Saturday, 29 March 2014

Rural debt crisis: What crisis say the banks

Rural policy failure has lead to a recognised rural debt crisis especially amongst northern cattle producers and the wheat belt of Western Australia. .
But how do you fix a problem if you don't know how big it is?

There was no QRAA rural debt survey in 2013 because the banks just refused to participate.

This youtube is a speech by Queensland Senator Barry O'Sullivan in the Senate chamber on the 27th March 2014.

With the banks refusing to participate and thereby no 2013 rural debt survey represents a significant information gap for policy development – therefore it is hard to accurately gauge the extent of the issue of debt, particularly across Northern Australia, where drought and the 2011 live export suspension have crippled communities.

The Australian Bankers Association believe there is not a rural debt issue in Queensland.

However, the latest available survey (from the Queensland Rural Adjustment Authority rural debt survey in 2011) found the beef industry total debt of $9.17 billion in 2011 was up 17.2 per cent from 2009. The beef sector represented more than half of the total rural debt in Queensland (where 66pc of the national herd can be found). The number of borrowers only increased to about 6,500, up from 5,660 in 2009.

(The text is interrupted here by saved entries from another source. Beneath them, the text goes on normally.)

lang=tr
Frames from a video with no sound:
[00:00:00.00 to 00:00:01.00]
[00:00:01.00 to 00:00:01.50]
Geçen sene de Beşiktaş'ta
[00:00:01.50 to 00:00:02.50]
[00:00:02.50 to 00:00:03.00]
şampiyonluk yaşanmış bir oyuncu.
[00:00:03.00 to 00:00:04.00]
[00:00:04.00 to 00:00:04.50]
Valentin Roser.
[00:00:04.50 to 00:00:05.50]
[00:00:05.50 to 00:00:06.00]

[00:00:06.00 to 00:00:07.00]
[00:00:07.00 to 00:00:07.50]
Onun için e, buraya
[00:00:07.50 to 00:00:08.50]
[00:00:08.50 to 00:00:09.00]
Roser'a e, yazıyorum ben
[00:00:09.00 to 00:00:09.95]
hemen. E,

Beef industry borrowers considered non-viable increased from less than 1 per cent to 6.9 per cent of the total pool (loan classes below A and B+) in the period.

 Given the impacts of the live export suspension decision, the ongoing drought and an extended recovery period likely, this debt position is expected to have deteriorated and the potential for significant industry debt reduction in the short-term is likely to be limited.

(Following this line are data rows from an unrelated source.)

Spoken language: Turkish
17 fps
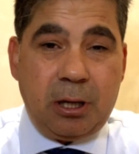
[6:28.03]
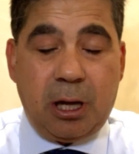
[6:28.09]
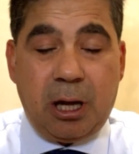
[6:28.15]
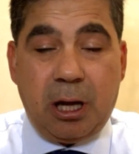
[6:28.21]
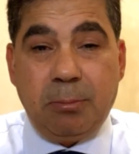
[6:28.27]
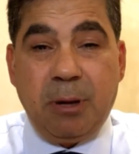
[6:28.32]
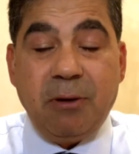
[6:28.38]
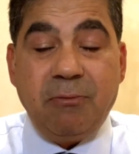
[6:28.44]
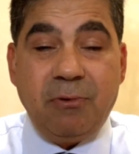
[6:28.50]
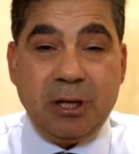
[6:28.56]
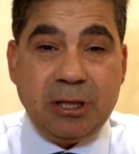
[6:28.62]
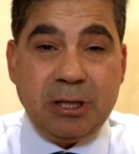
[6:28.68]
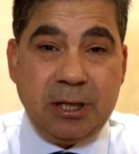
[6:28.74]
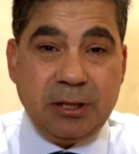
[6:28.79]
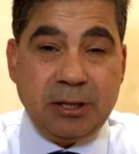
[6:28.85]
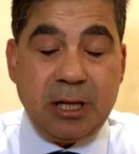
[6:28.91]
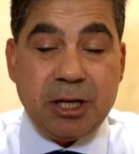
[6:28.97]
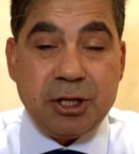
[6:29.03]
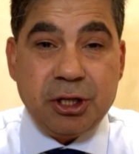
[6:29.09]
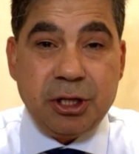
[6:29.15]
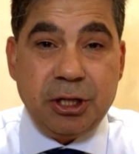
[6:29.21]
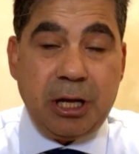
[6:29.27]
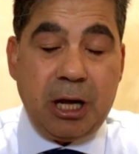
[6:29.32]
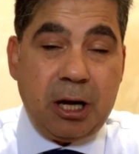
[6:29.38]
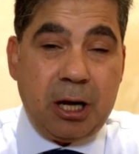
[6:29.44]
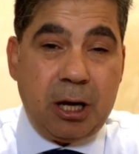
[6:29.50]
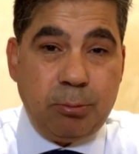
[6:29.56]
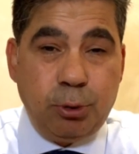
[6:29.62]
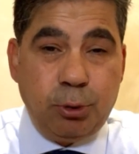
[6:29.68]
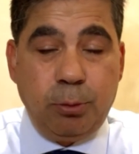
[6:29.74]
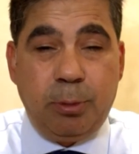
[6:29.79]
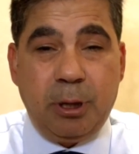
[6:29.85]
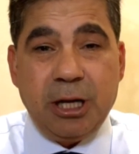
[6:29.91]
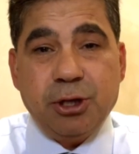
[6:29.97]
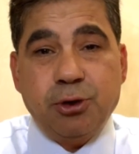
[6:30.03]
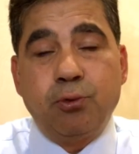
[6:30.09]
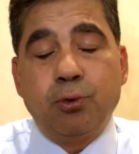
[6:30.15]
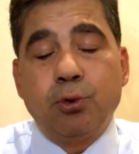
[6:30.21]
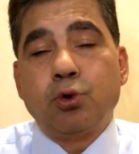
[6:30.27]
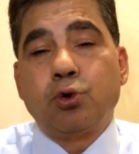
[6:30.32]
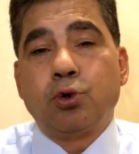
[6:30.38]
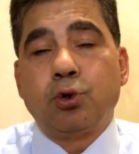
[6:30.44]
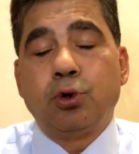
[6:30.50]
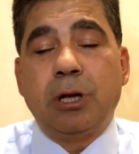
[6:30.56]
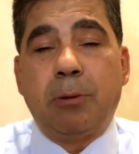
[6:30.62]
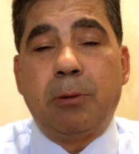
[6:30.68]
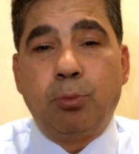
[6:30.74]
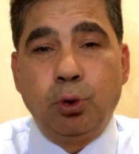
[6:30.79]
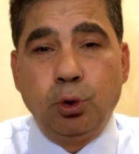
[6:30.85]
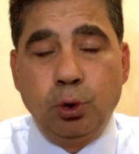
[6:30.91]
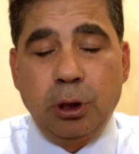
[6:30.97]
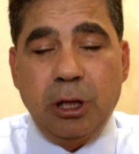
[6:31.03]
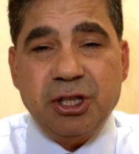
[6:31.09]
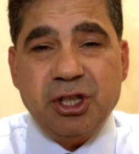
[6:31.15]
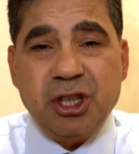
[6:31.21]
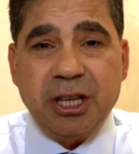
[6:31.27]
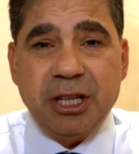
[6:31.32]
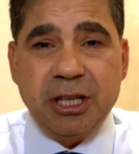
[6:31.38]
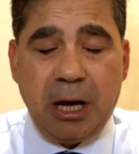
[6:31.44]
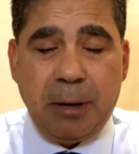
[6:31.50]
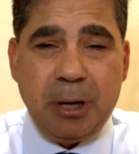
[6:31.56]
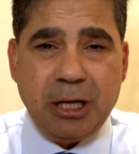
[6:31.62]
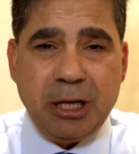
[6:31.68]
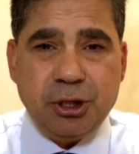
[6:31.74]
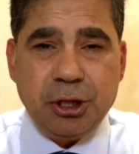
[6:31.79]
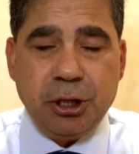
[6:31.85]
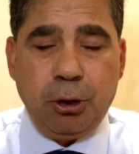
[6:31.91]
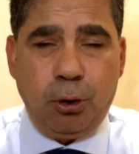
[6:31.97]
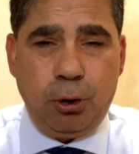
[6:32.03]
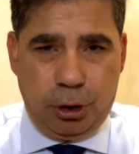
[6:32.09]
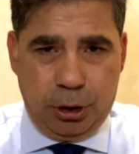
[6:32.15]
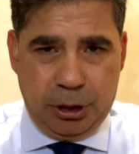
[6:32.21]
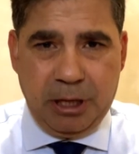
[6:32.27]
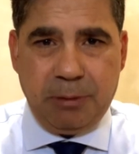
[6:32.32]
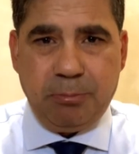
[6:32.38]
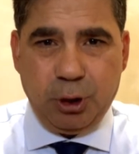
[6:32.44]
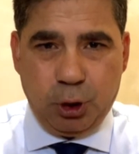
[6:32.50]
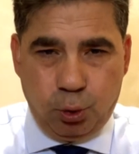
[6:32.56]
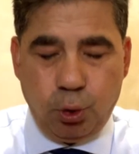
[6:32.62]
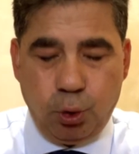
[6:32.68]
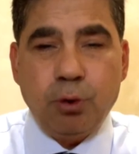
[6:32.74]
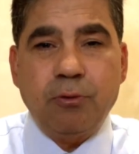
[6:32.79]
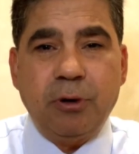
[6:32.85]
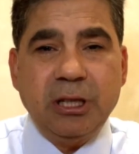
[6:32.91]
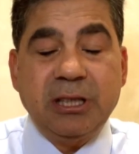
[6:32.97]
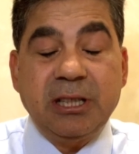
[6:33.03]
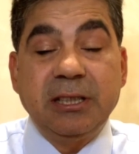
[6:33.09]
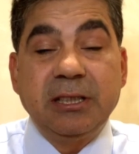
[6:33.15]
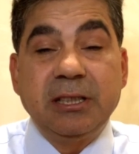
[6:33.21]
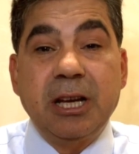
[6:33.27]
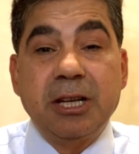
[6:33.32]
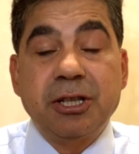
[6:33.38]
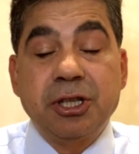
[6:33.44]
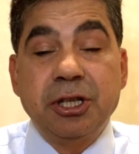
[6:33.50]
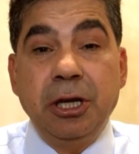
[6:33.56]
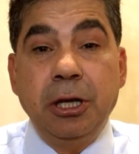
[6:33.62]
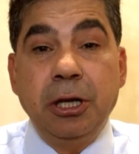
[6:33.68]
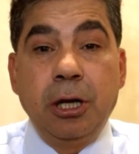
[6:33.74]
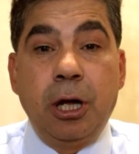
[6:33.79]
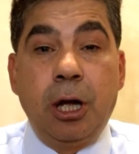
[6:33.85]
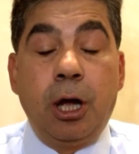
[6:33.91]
Alman vatandaşlığına kabul başvurusunda bulunacak yabancı örneğin bir Türk vatandaşı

The banks need change their minds and participate or at least explain their decision.


  1. ABC rural radio got onto this issue and interviewed Senator Barry O'Sullivan, QRAA CEO Colin Holden and Agforce CEO, Charles Burke.
    See - Information drought after Rural Debt Survey abandoned

  2. Banks increasing interest rates on loans when a rural loan starts to look like it's in trouble is described as "absurd financial contingency that only make a bad situation much worse" in this article.

    Also very recently prominent rural debt campaigner Rowell Walton has had his 12,000 ha cropping business placed in the hands of the receivers.